What needs to be done: Could you repeat all of the entries exactly, leaving out any pictures?

(Stored items)
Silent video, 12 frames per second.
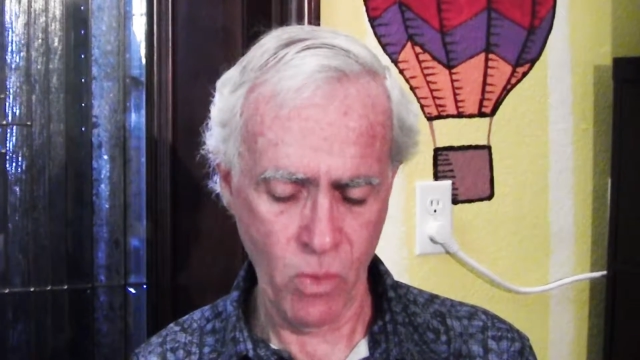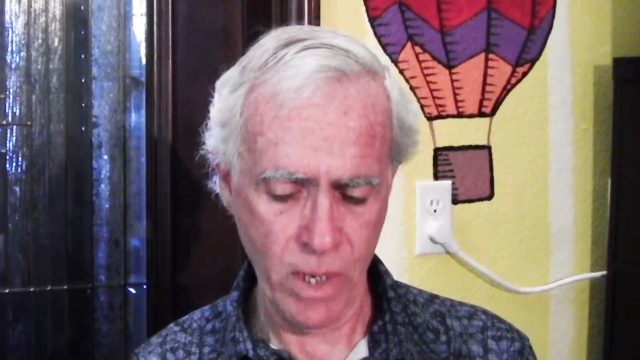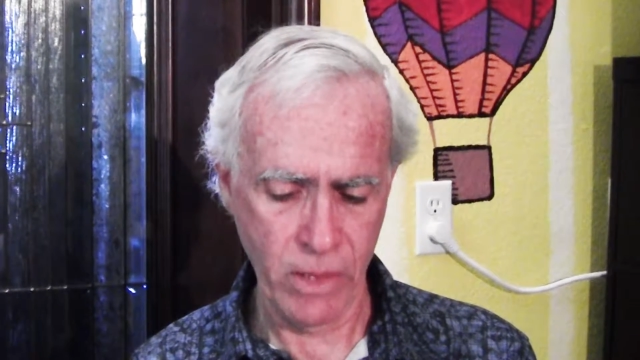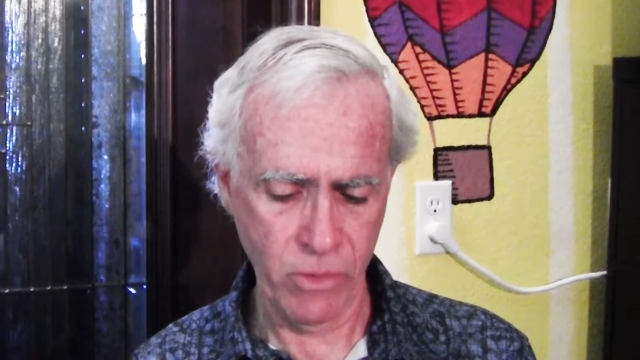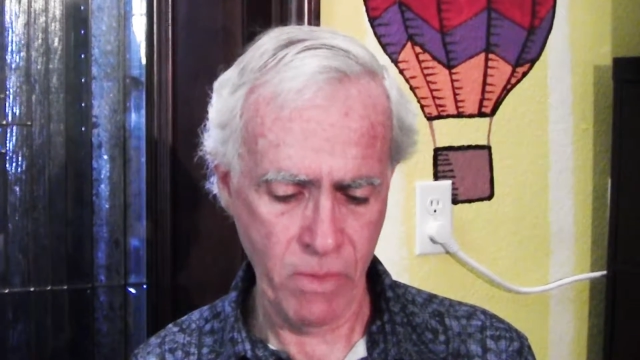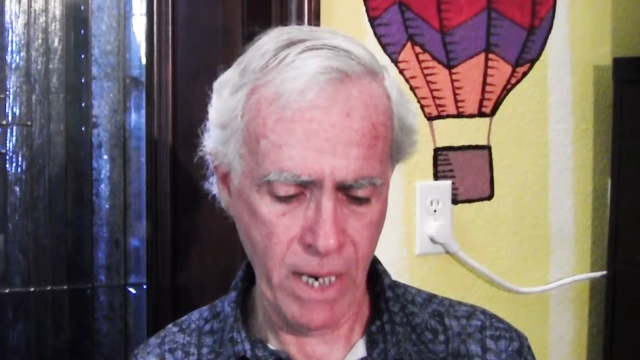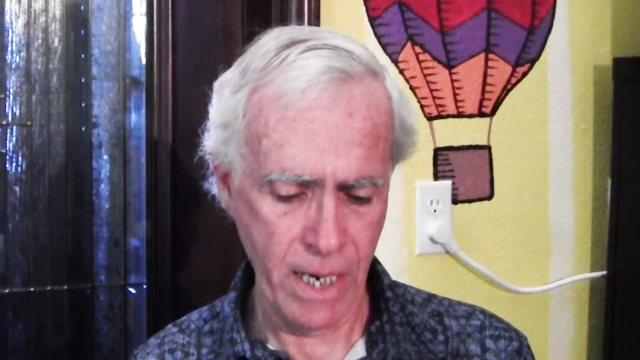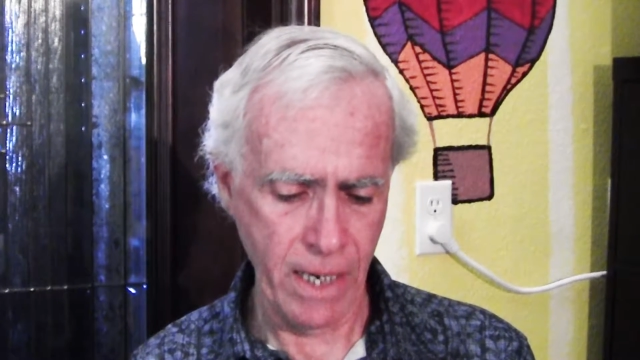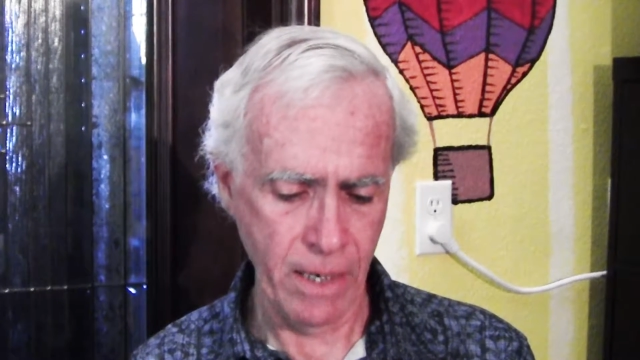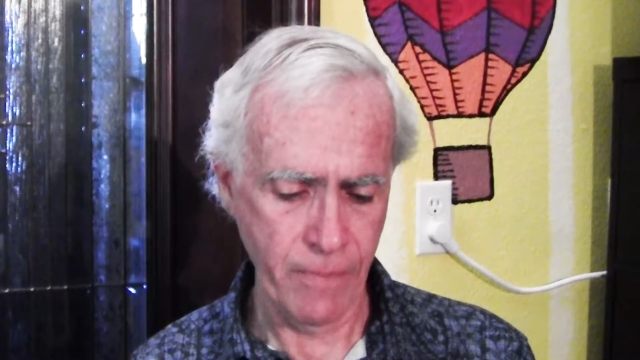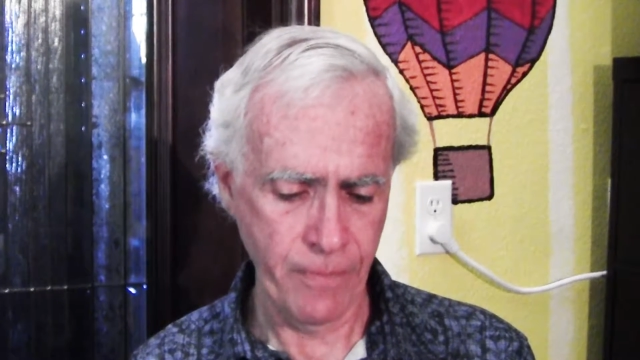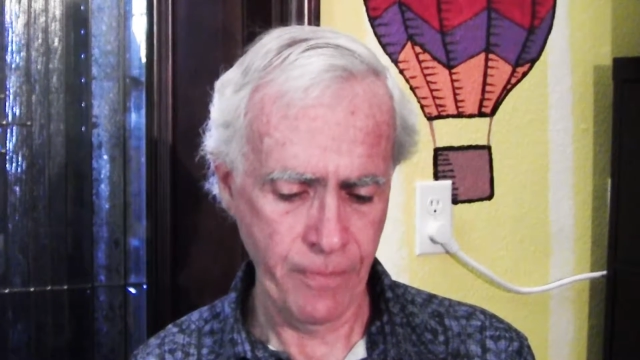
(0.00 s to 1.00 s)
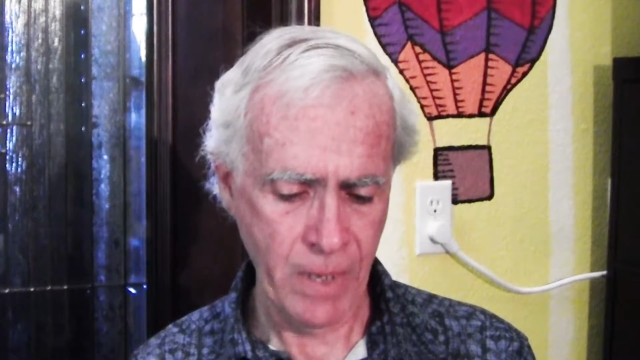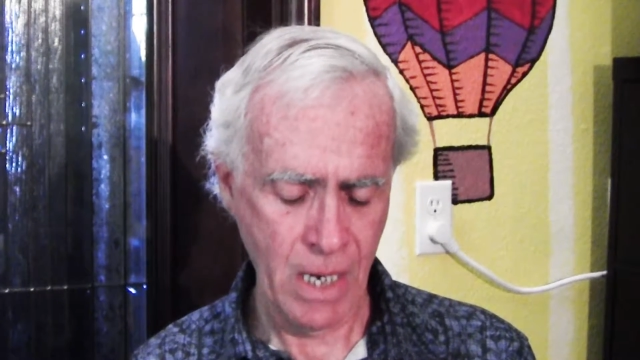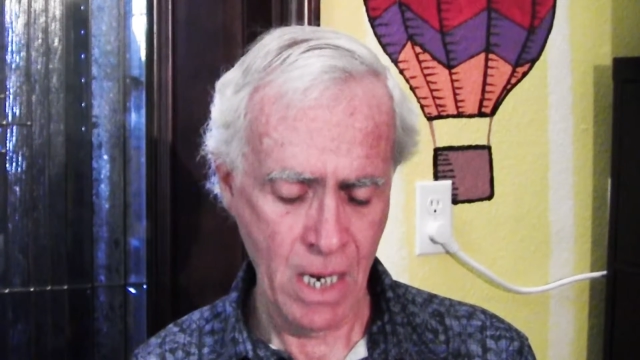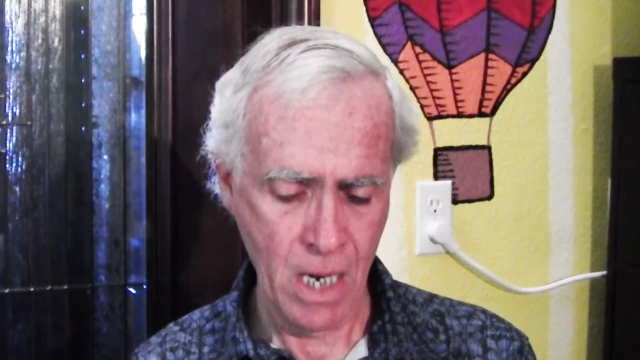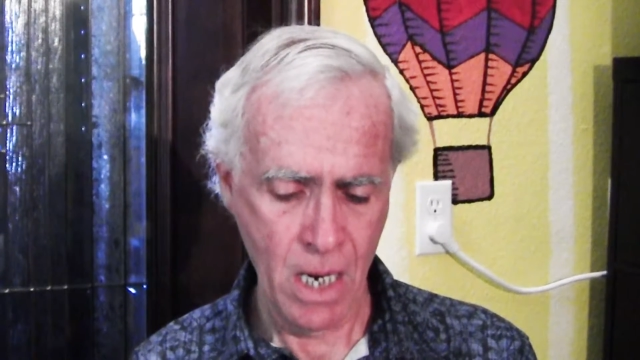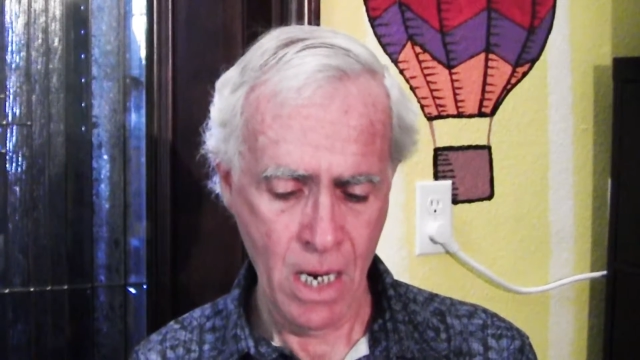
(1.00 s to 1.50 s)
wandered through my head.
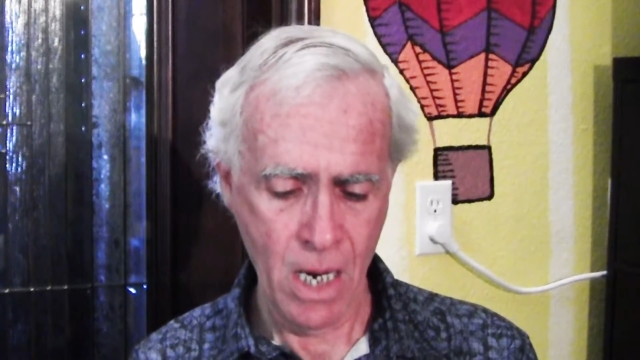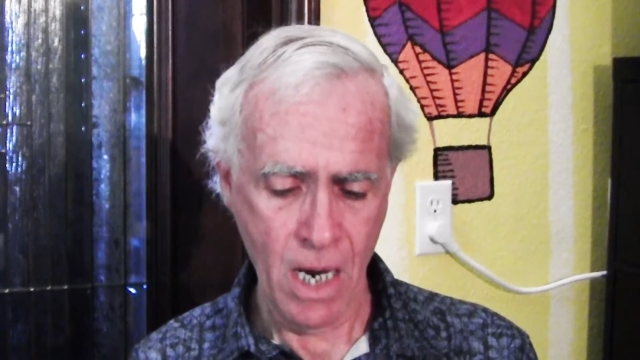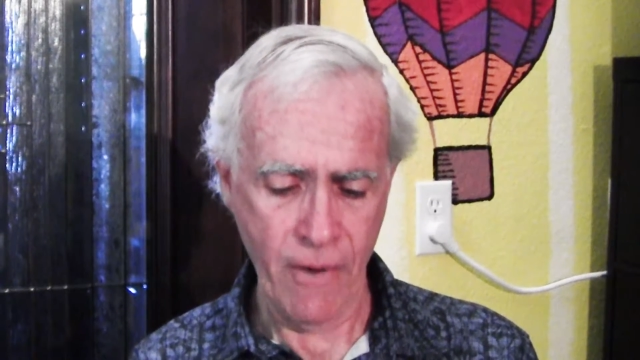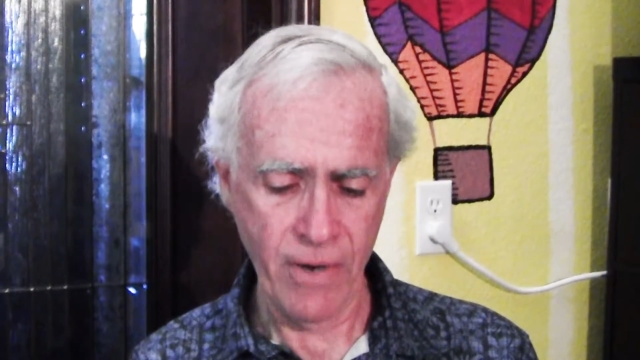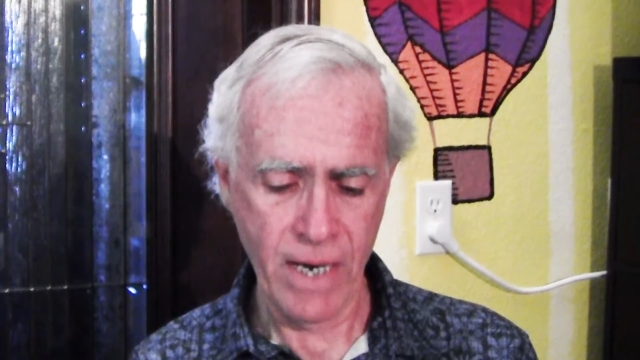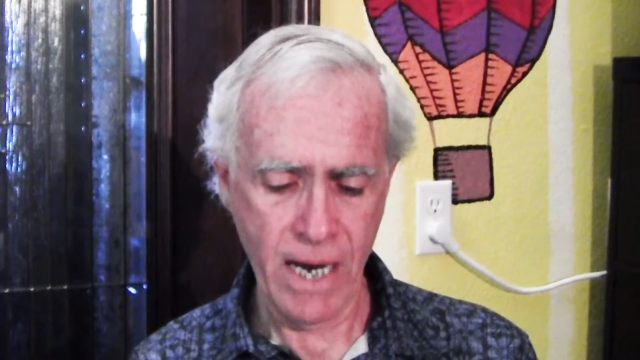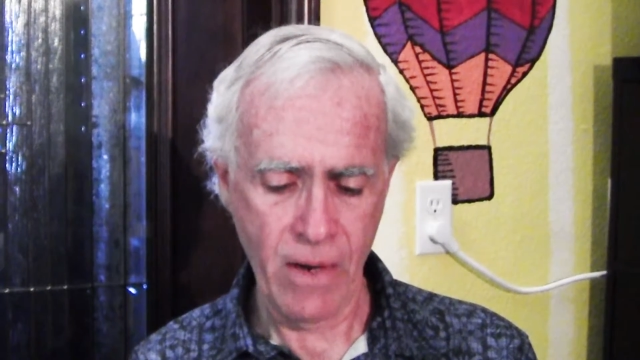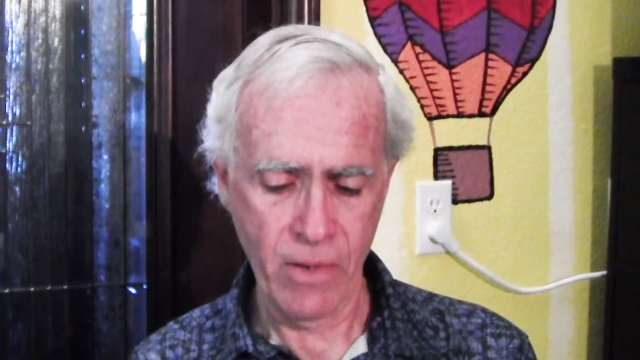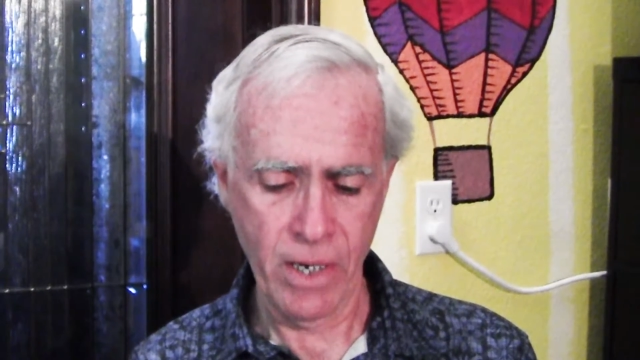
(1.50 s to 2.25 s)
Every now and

Solution for this problem:
Silent video, 12 frames per second.
(0.00 s to 1.00 s)
(1.00 s to 1.50 s)
wandered through my head.
(1.50 s to 2.25 s)
Every now and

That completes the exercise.